▶ [WHAT TO DO]: The reply must repeat each entry exactly and contain no pictures.

WORKING DATA START

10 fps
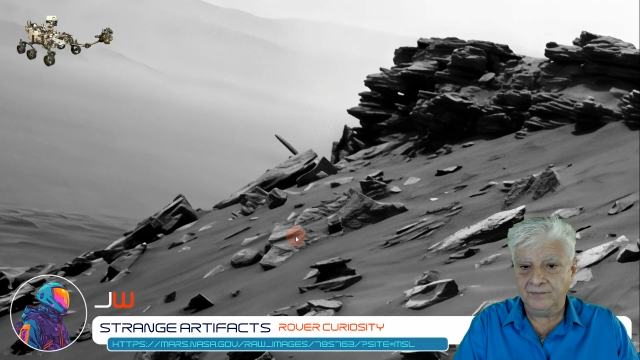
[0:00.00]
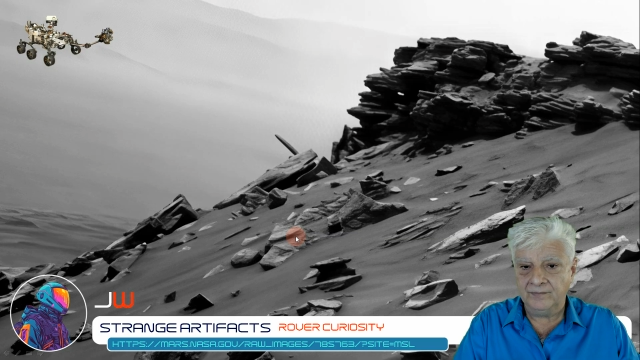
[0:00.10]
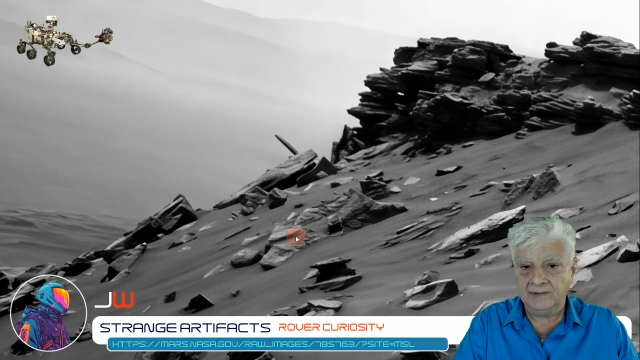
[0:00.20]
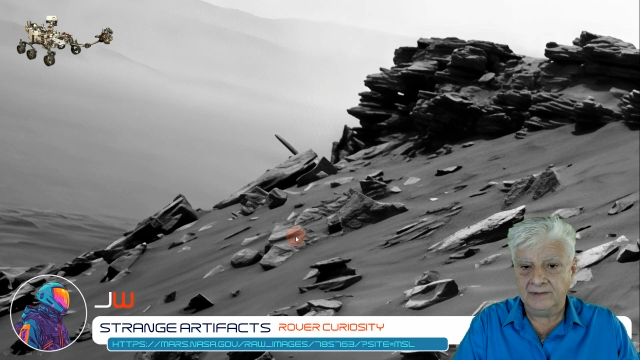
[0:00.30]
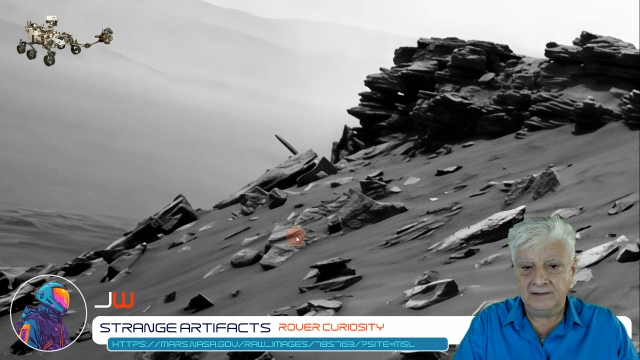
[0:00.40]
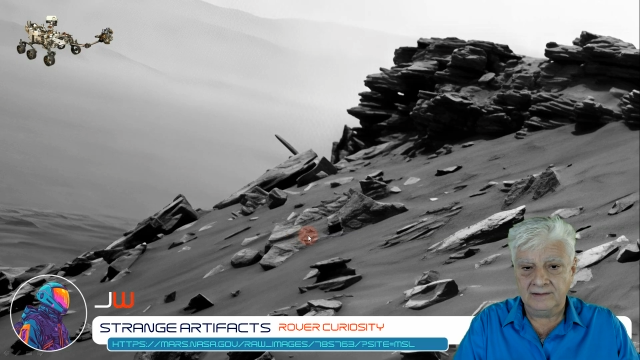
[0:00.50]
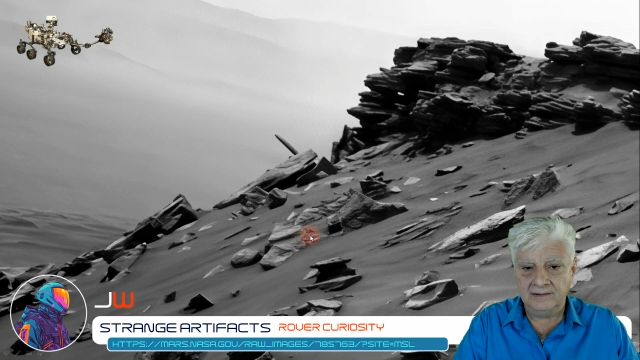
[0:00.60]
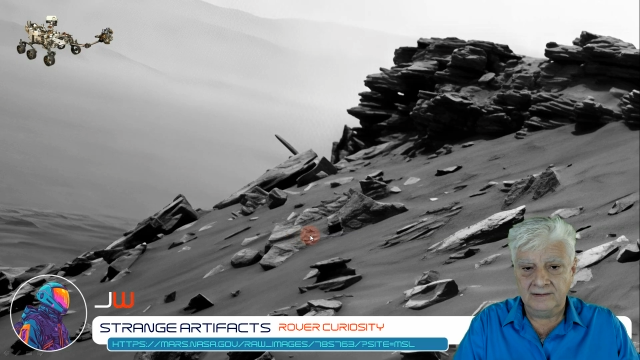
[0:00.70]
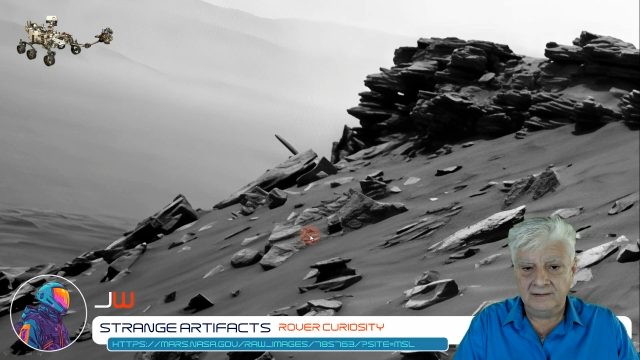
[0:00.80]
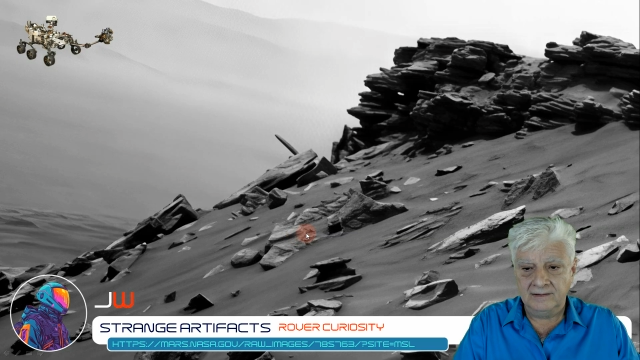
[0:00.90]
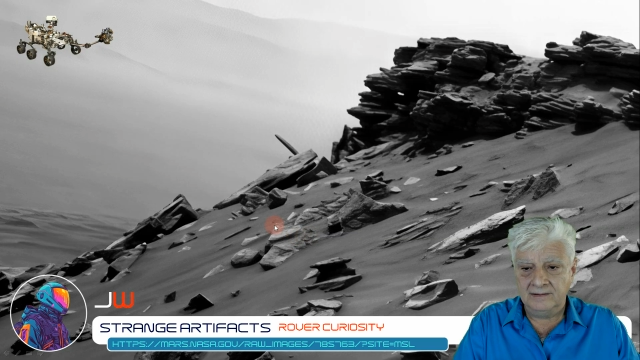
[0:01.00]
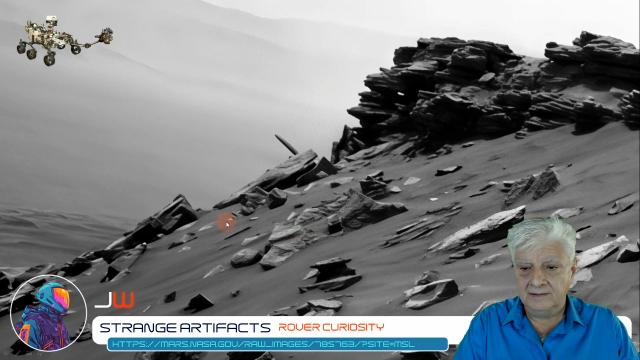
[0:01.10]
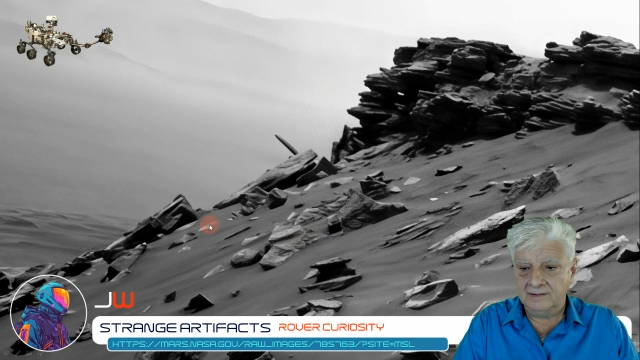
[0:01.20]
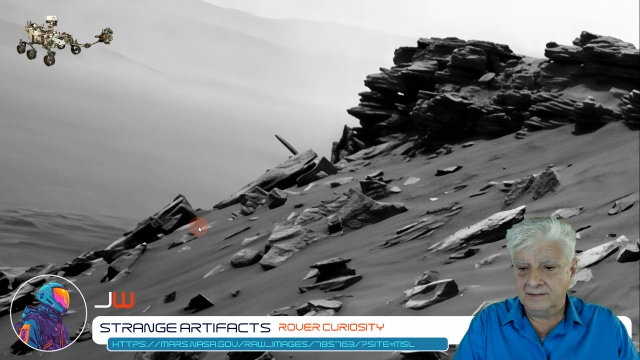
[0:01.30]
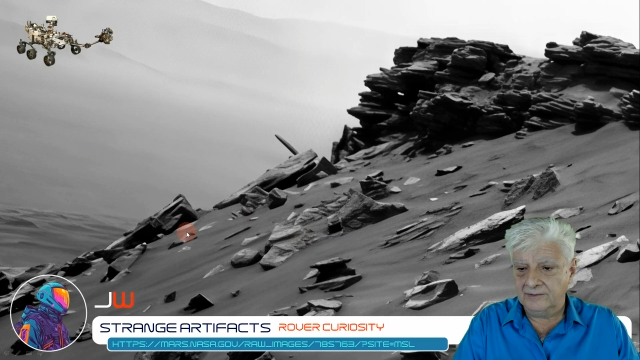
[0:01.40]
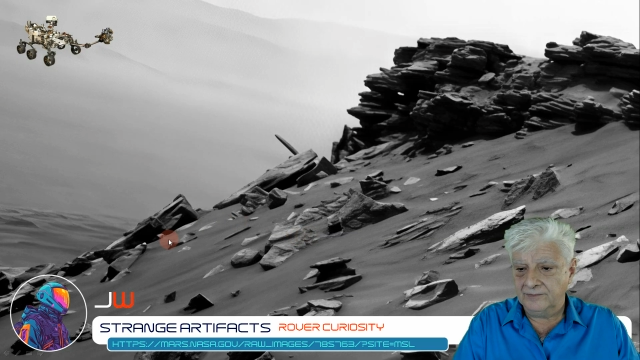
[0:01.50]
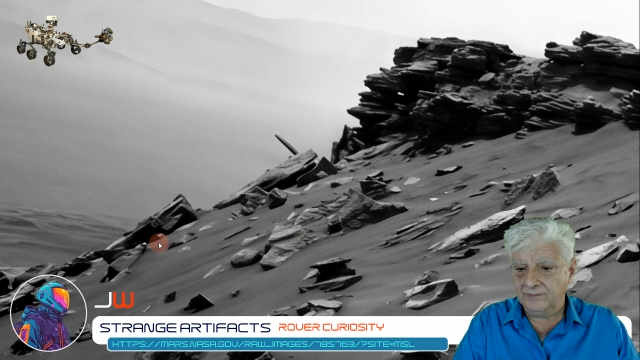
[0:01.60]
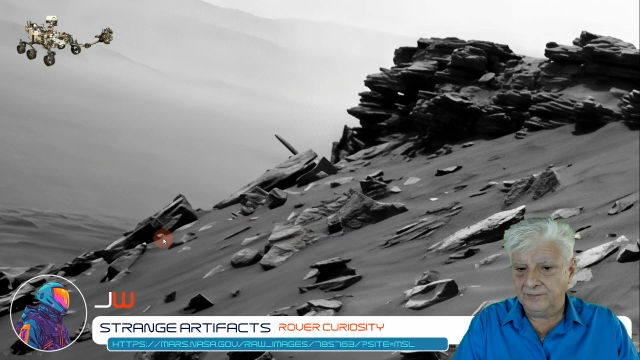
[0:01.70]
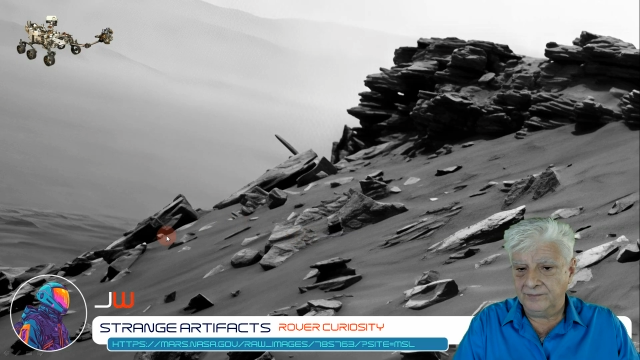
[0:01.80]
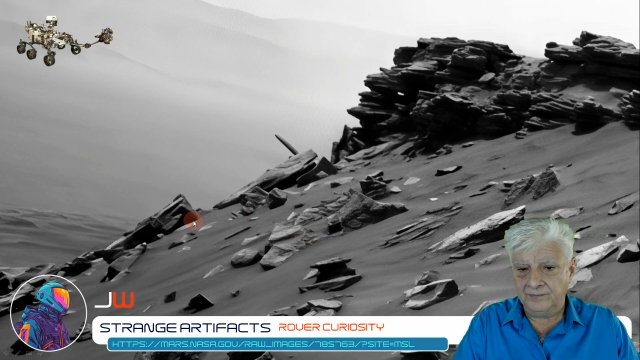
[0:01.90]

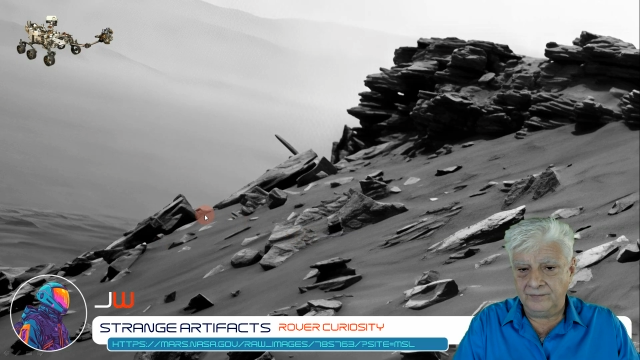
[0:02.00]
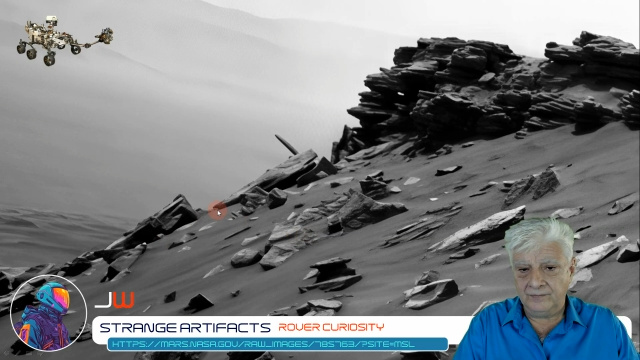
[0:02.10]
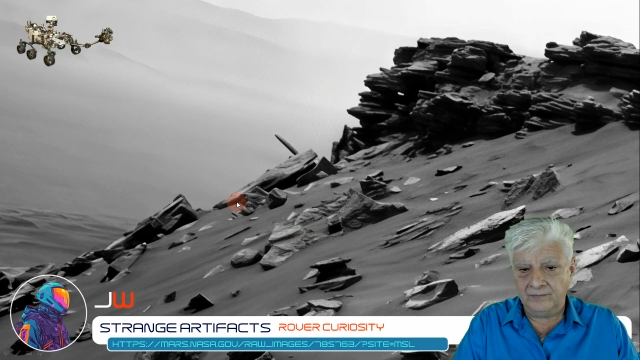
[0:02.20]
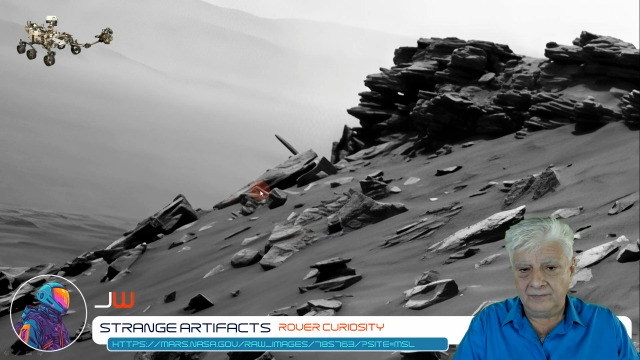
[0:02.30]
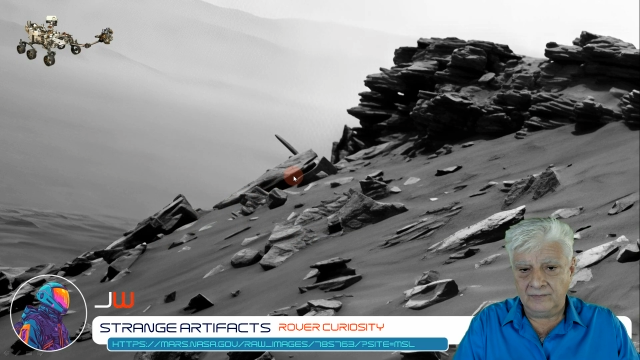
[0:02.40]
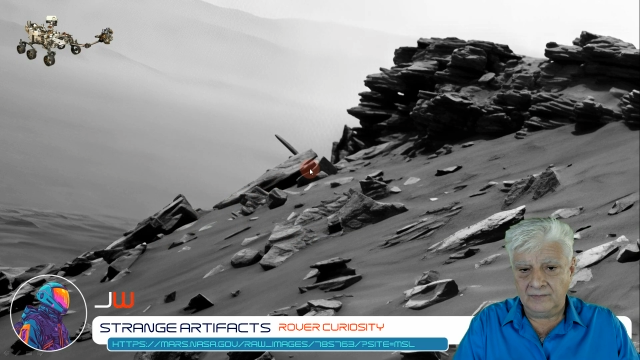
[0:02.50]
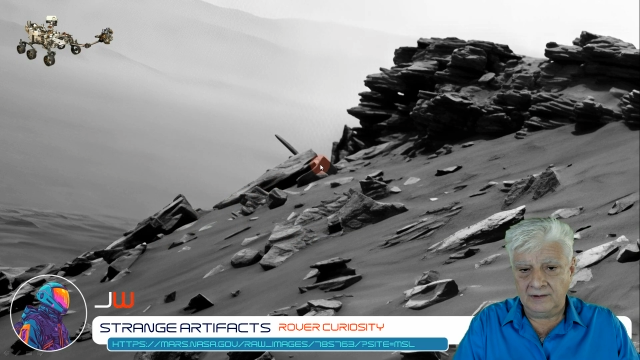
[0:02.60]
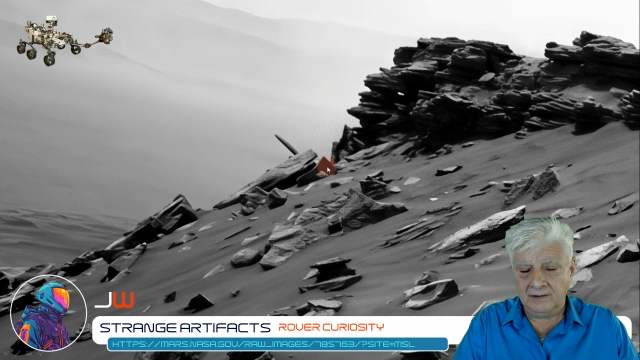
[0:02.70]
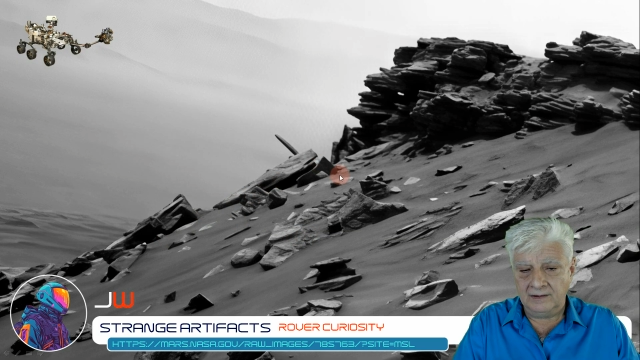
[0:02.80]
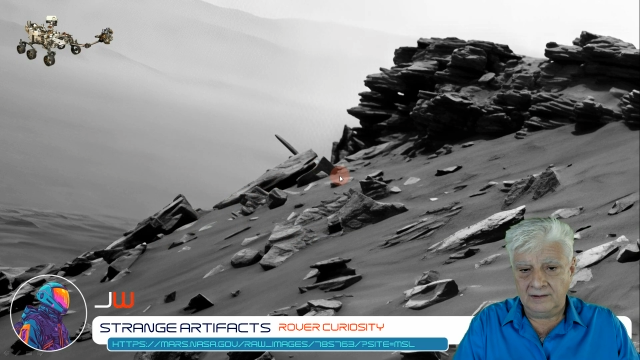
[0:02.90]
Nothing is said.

WORKING DATA END

▶ [ANSWER TO THIS PROBLEM]:
10 fps
[0:00.00]
[0:00.10]
[0:00.20]
[0:00.30]
[0:00.40]
[0:00.50]
[0:00.60]
[0:00.70]
[0:00.80]
[0:00.90]
[0:01.00]
[0:01.10]
[0:01.20]
[0:01.30]
[0:01.40]
[0:01.50]
[0:01.60]
[0:01.70]
[0:01.80]
[0:01.90]

[0:02.00]
[0:02.10]
[0:02.20]
[0:02.30]
[0:02.40]
[0:02.50]
[0:02.60]
[0:02.70]
[0:02.80]
[0:02.90]
Nothing is said.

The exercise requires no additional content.